- Opening Delimiter -

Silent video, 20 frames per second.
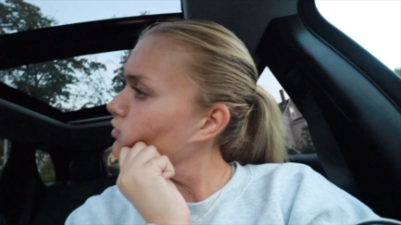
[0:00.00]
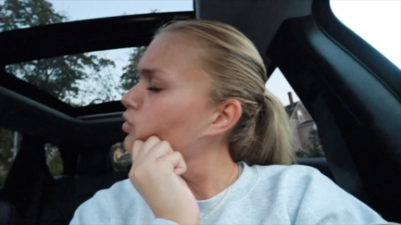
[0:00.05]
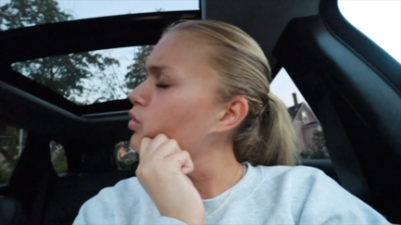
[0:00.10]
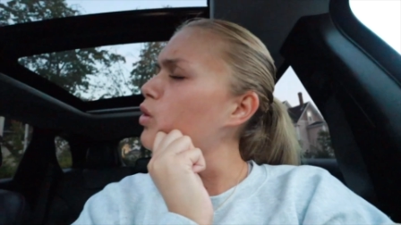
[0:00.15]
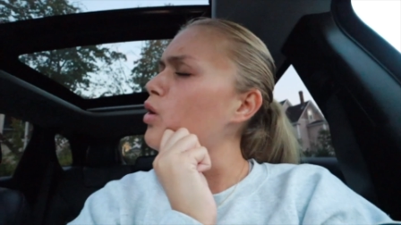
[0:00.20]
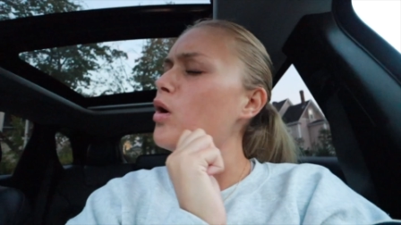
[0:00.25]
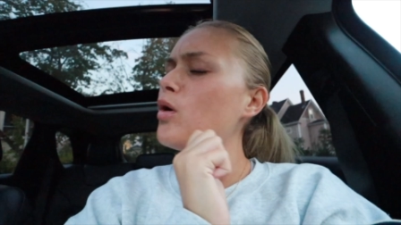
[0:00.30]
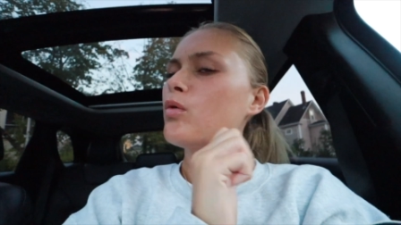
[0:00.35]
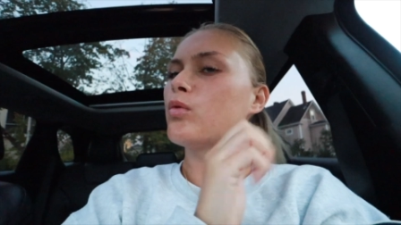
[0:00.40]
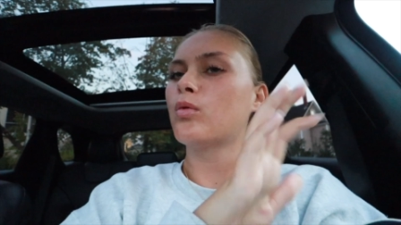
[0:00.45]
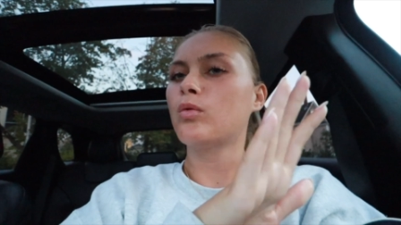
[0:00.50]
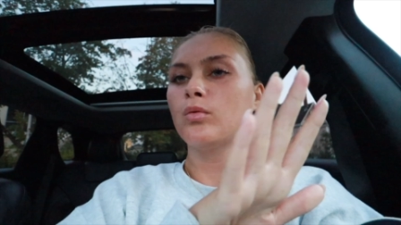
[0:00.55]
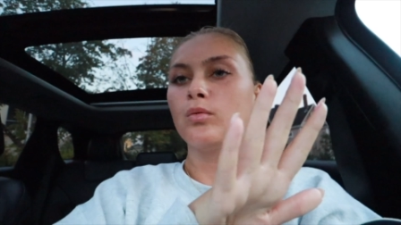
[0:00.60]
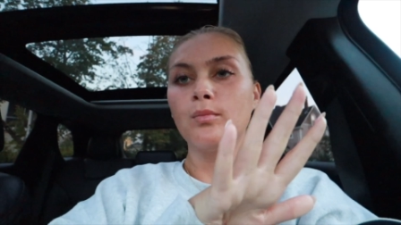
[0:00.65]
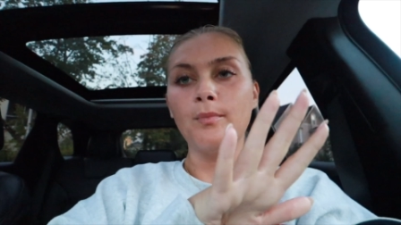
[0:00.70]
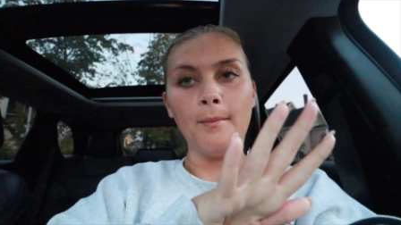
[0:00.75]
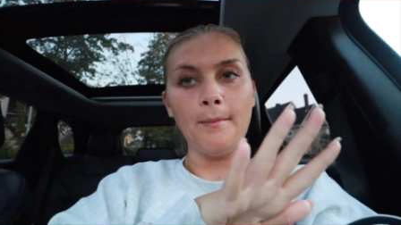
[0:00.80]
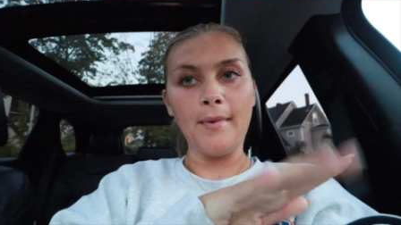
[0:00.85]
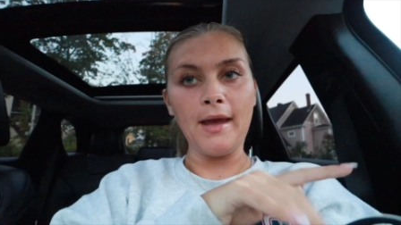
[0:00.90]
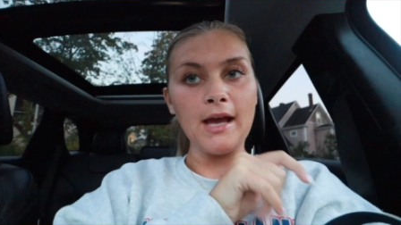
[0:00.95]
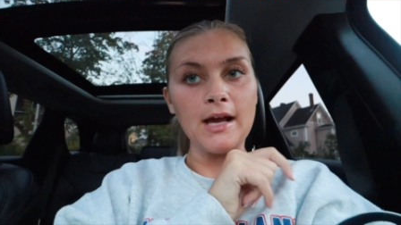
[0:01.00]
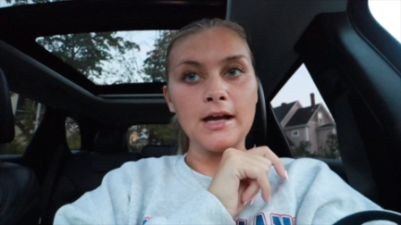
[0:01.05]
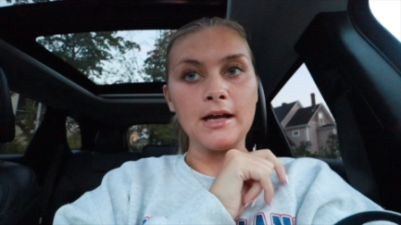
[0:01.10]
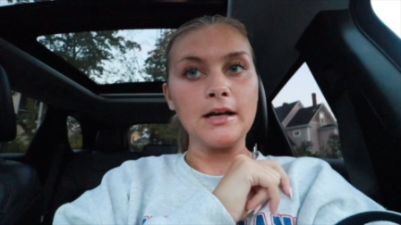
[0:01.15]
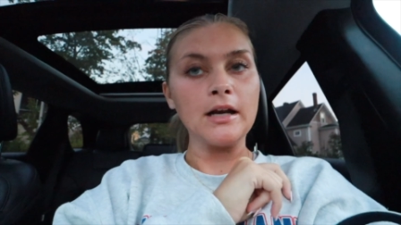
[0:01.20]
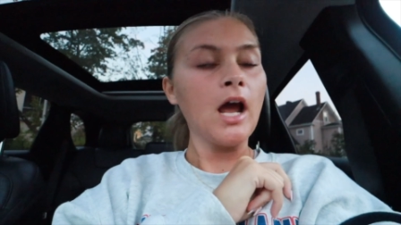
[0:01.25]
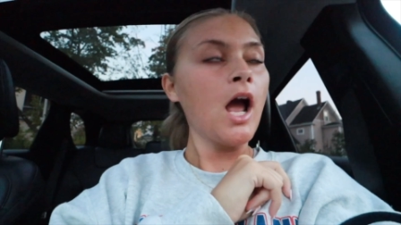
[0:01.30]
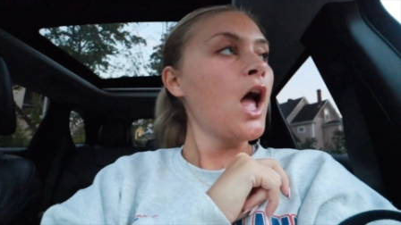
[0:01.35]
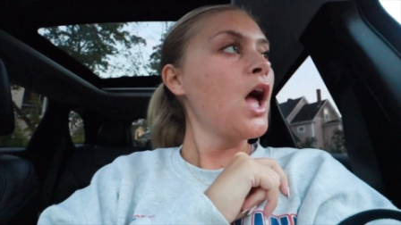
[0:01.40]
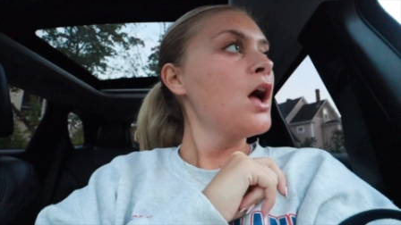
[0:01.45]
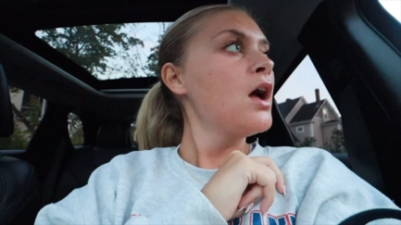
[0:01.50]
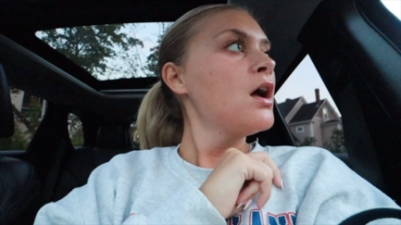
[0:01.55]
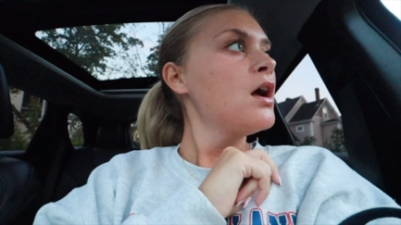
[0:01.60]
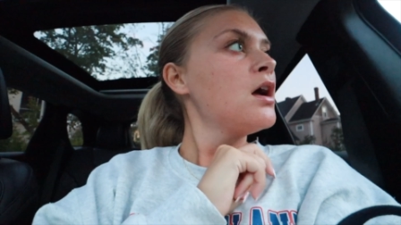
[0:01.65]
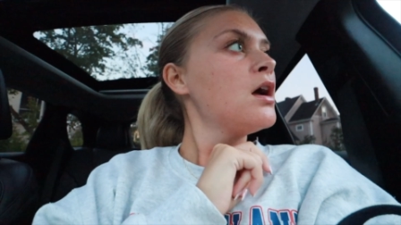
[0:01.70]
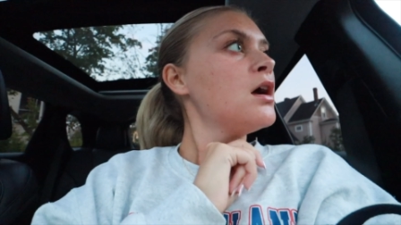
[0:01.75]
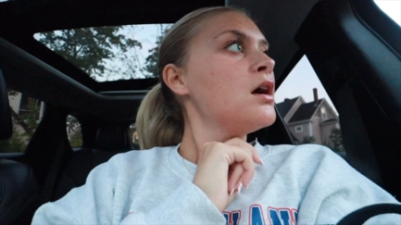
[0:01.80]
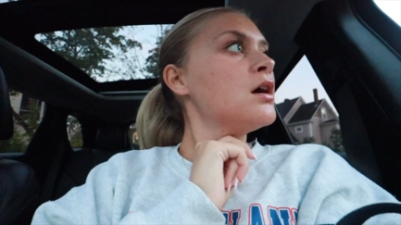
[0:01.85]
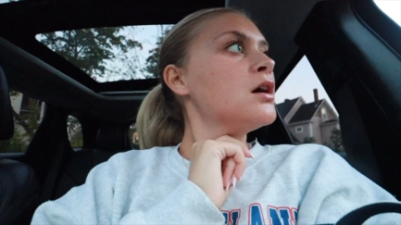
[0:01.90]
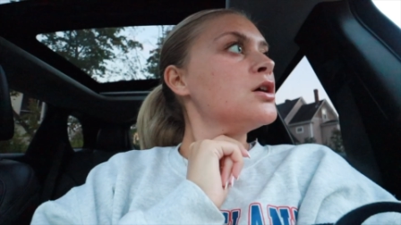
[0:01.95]
Ooh, man.
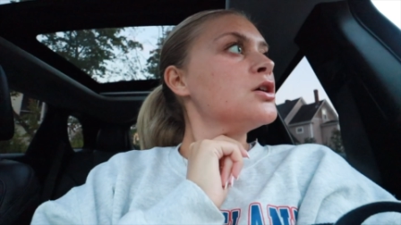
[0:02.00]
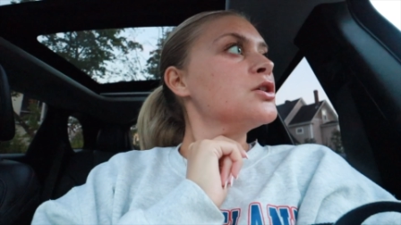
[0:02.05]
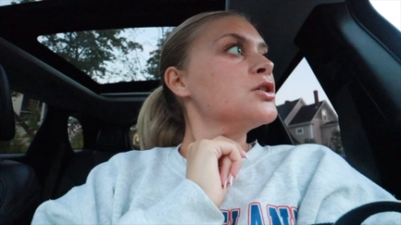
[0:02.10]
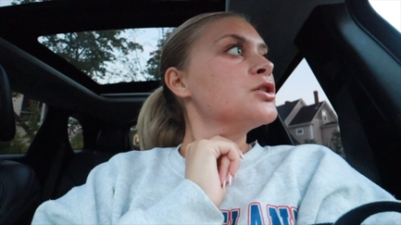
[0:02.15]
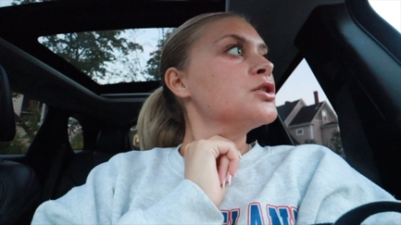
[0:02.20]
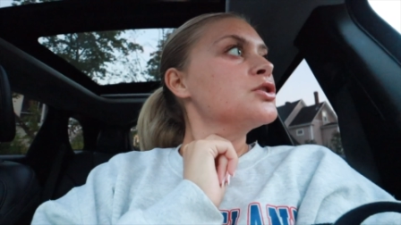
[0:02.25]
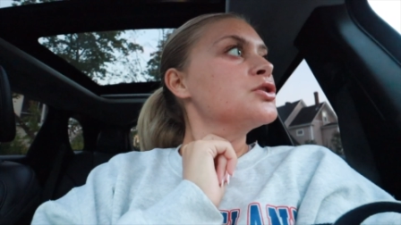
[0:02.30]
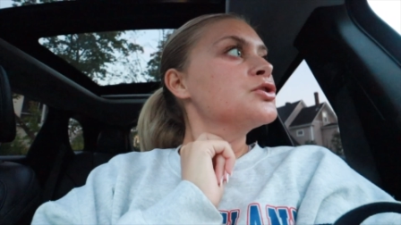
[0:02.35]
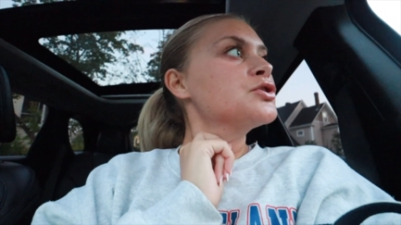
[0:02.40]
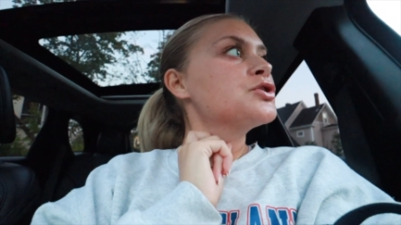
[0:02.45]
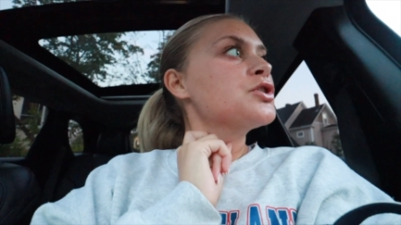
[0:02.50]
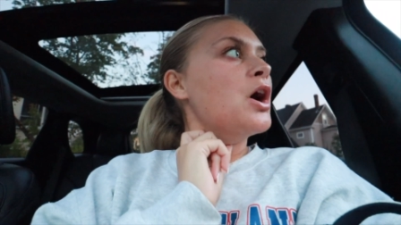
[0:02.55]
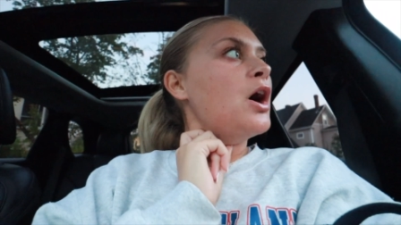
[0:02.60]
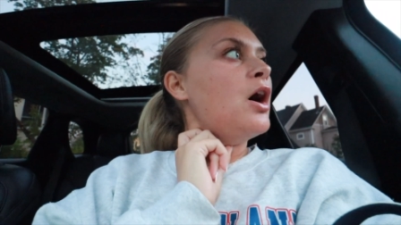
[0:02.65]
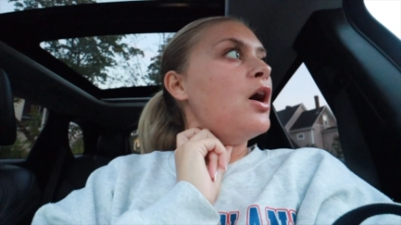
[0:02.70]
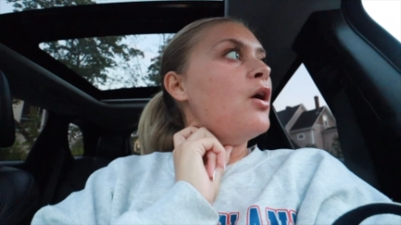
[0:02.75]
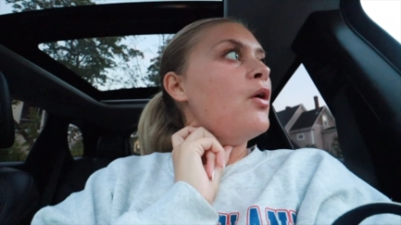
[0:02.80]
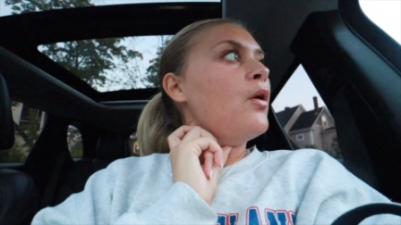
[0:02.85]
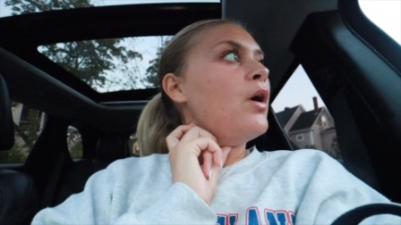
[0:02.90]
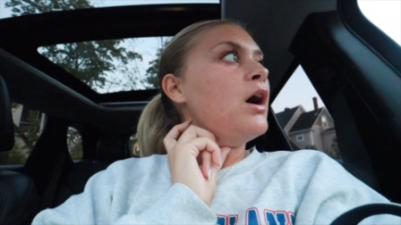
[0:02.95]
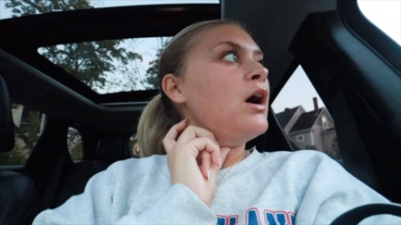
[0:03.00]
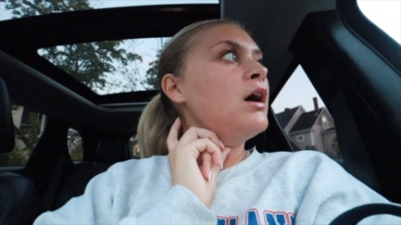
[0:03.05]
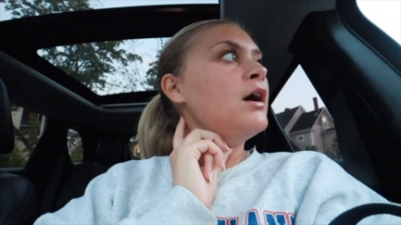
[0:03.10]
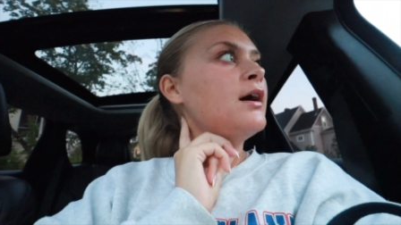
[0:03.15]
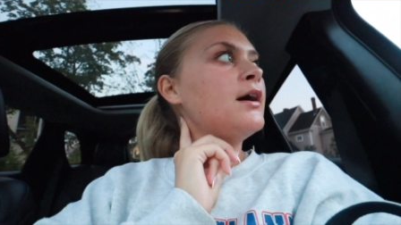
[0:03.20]
So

- Closing Delimiter -

Reproduce each line of the records exactly, omitting any picture.

• [FINISHED TASK]
Silent video, 20 frames per second.
[0:00.00]
[0:00.05]
[0:00.10]
[0:00.15]
[0:00.20]
[0:00.25]
[0:00.30]
[0:00.35]
[0:00.40]
[0:00.45]
[0:00.50]
[0:00.55]
[0:00.60]
[0:00.65]
[0:00.70]
[0:00.75]
[0:00.80]
[0:00.85]
[0:00.90]
[0:00.95]
[0:01.00]
[0:01.05]
[0:01.10]
[0:01.15]
[0:01.20]
[0:01.25]
[0:01.30]
[0:01.35]
[0:01.40]
[0:01.45]
[0:01.50]
[0:01.55]
[0:01.60]
[0:01.65]
[0:01.70]
[0:01.75]
[0:01.80]
[0:01.85]
[0:01.90]
[0:01.95]
Ooh, man.
[0:02.00]
[0:02.05]
[0:02.10]
[0:02.15]
[0:02.20]
[0:02.25]
[0:02.30]
[0:02.35]
[0:02.40]
[0:02.45]
[0:02.50]
[0:02.55]
[0:02.60]
[0:02.65]
[0:02.70]
[0:02.75]
[0:02.80]
[0:02.85]
[0:02.90]
[0:02.95]
[0:03.00]
[0:03.05]
[0:03.10]
[0:03.15]
[0:03.20]
So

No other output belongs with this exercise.